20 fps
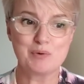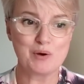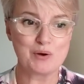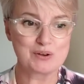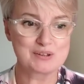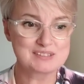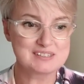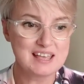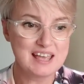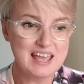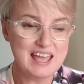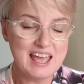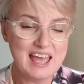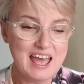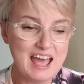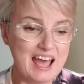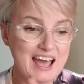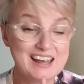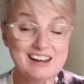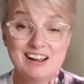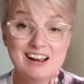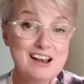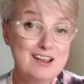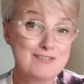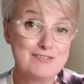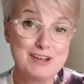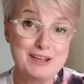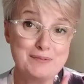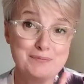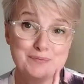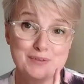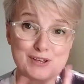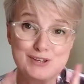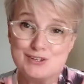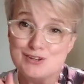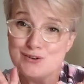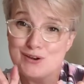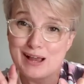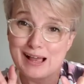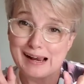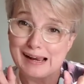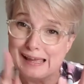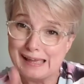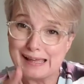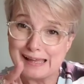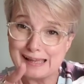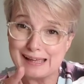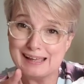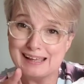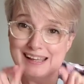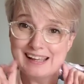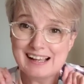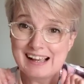box. And I love it because you click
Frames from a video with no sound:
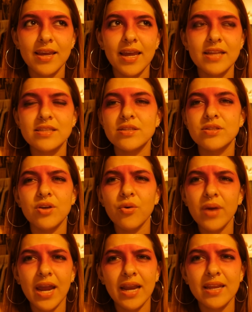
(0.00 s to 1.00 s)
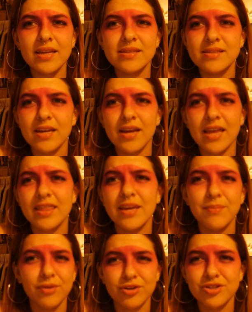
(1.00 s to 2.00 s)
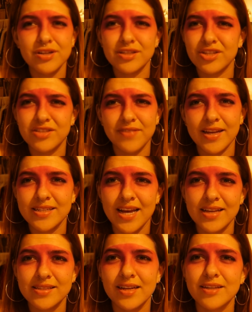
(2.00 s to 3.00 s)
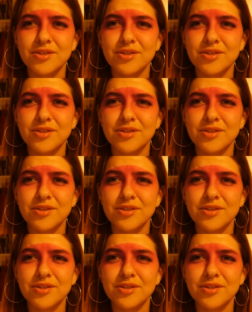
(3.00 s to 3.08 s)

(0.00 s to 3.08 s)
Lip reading: It's so 80s, and the immersion is just fantastic.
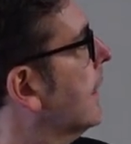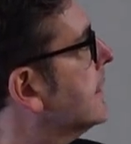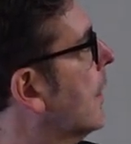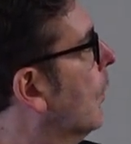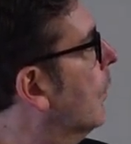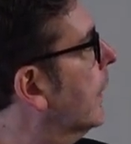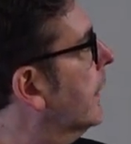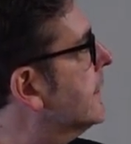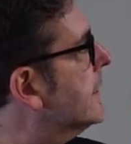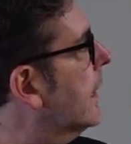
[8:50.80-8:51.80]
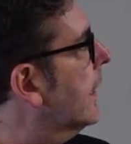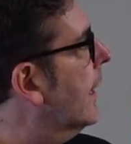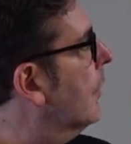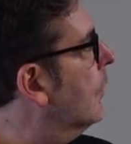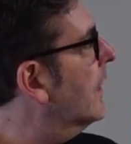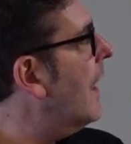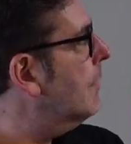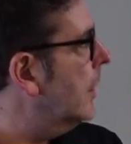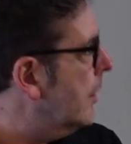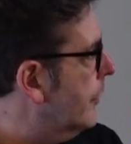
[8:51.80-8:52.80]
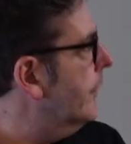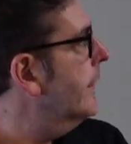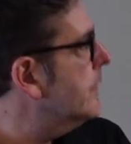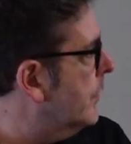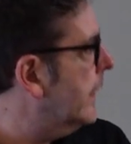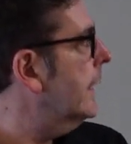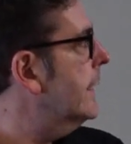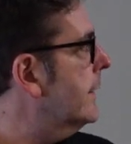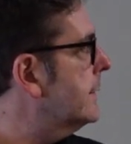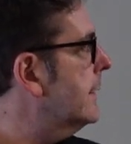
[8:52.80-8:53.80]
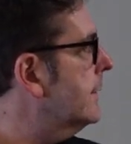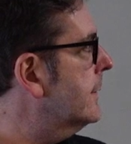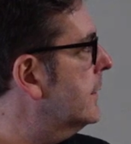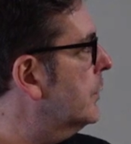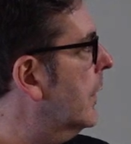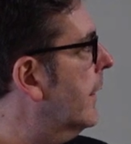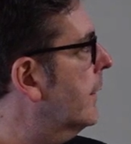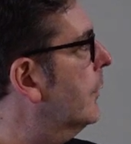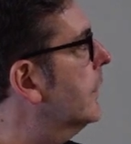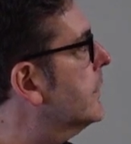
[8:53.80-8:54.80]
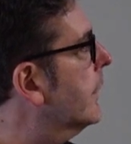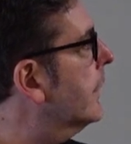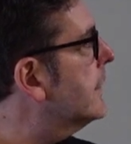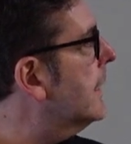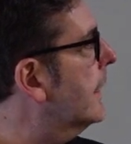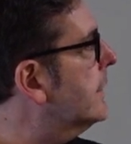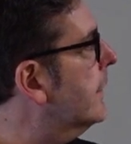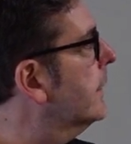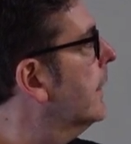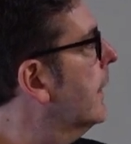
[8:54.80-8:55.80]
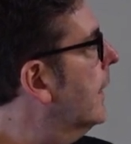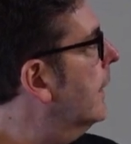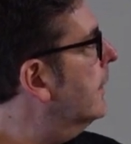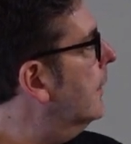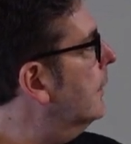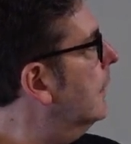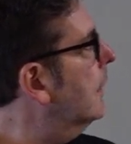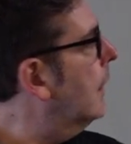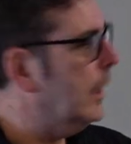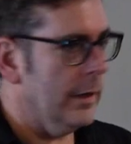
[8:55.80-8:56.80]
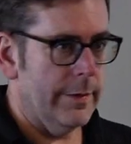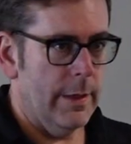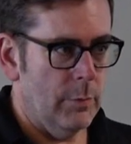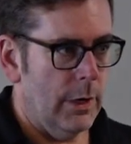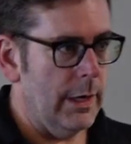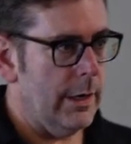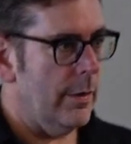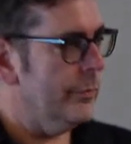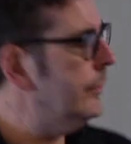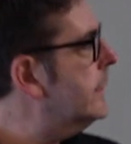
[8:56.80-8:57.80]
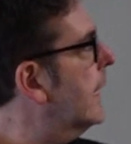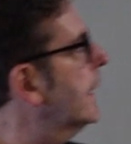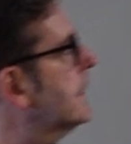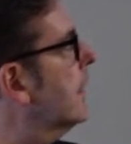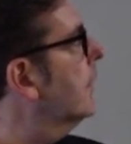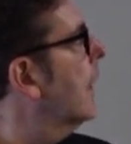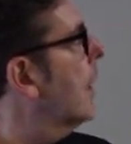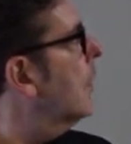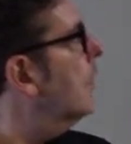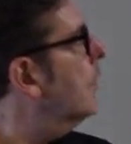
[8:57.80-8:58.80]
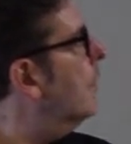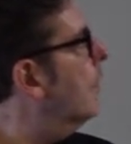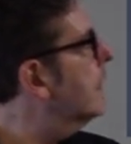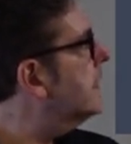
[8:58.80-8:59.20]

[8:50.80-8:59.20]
So we're going to start out, we're, I'm going to go through these quickly. This, this is one of the ones where the slides are a little longer than we're going to go through tonight. So when we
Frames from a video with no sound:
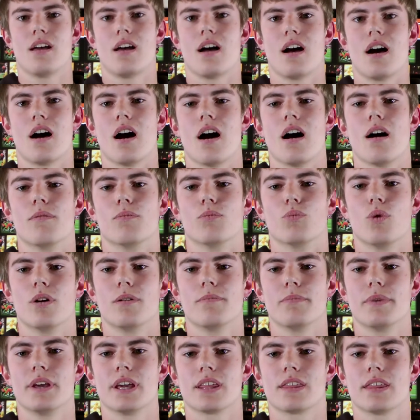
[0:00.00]
One
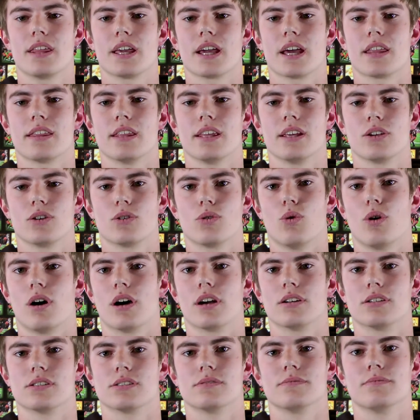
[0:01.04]
big thing I think
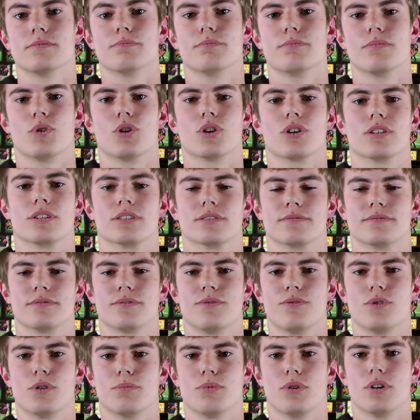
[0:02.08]
Coaters, or
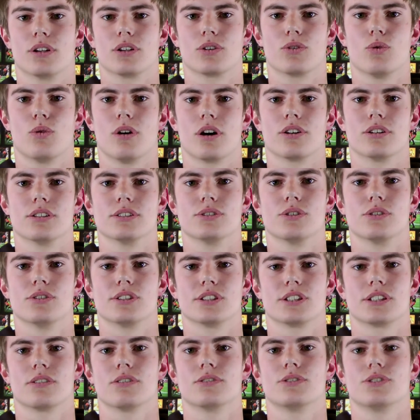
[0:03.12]
football in Coaters, is
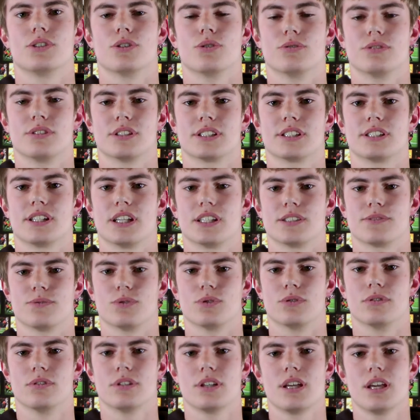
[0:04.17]
so
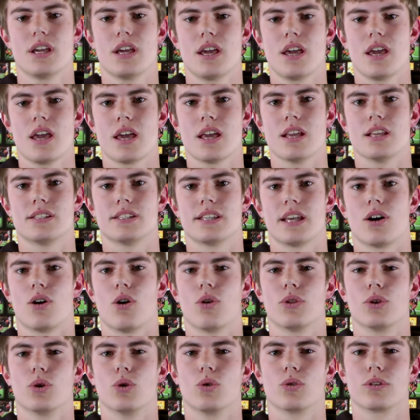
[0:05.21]
successful is that all
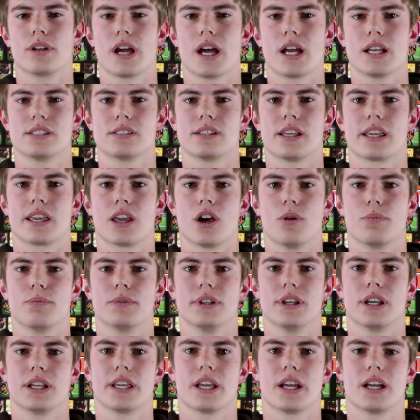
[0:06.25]
the old guys help the
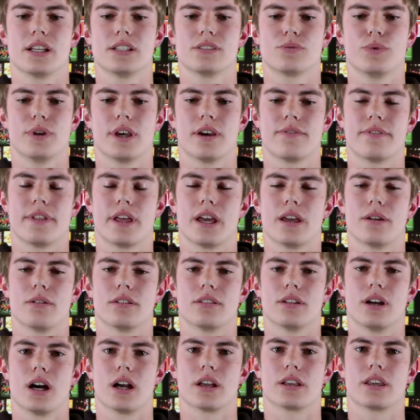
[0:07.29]
young guys. We have that
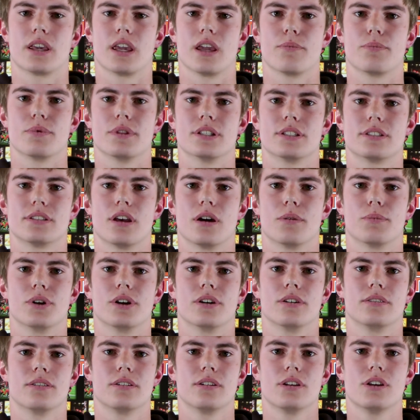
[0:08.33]
camp in the summer
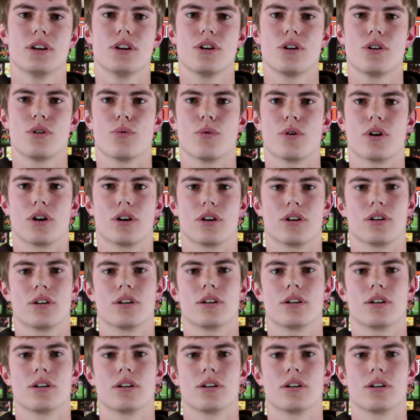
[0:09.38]
where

▬▬▬▬▬▬

» **About this task**:
Starting at the line that contains "(3.00 s to 3.08 s)", restate every line through the end of the records exactly as written, but leave the pictures out.

» **Solution to this exercise**:
(3.00 s to 3.08 s)

(0.00 s to 3.08 s)
Lip reading: It's so 80s, and the immersion is just fantastic.
[8:50.80-8:51.80]
[8:51.80-8:52.80]
[8:52.80-8:53.80]
[8:53.80-8:54.80]
[8:54.80-8:55.80]
[8:55.80-8:56.80]
[8:56.80-8:57.80]
[8:57.80-8:58.80]
[8:58.80-8:59.20]

[8:50.80-8:59.20]
So we're going to start out, we're, I'm going to go through these quickly. This, this is one of the ones where the slides are a little longer than we're going to go through tonight. So when we
Frames from a video with no sound:
[0:00.00]
One
[0:01.04]
big thing I think
[0:02.08]
Coaters, or
[0:03.12]
football in Coaters, is
[0:04.17]
so
[0:05.21]
successful is that all
[0:06.25]
the old guys help the
[0:07.29]
young guys. We have that
[0:08.33]
camp in the summer
[0:09.38]
where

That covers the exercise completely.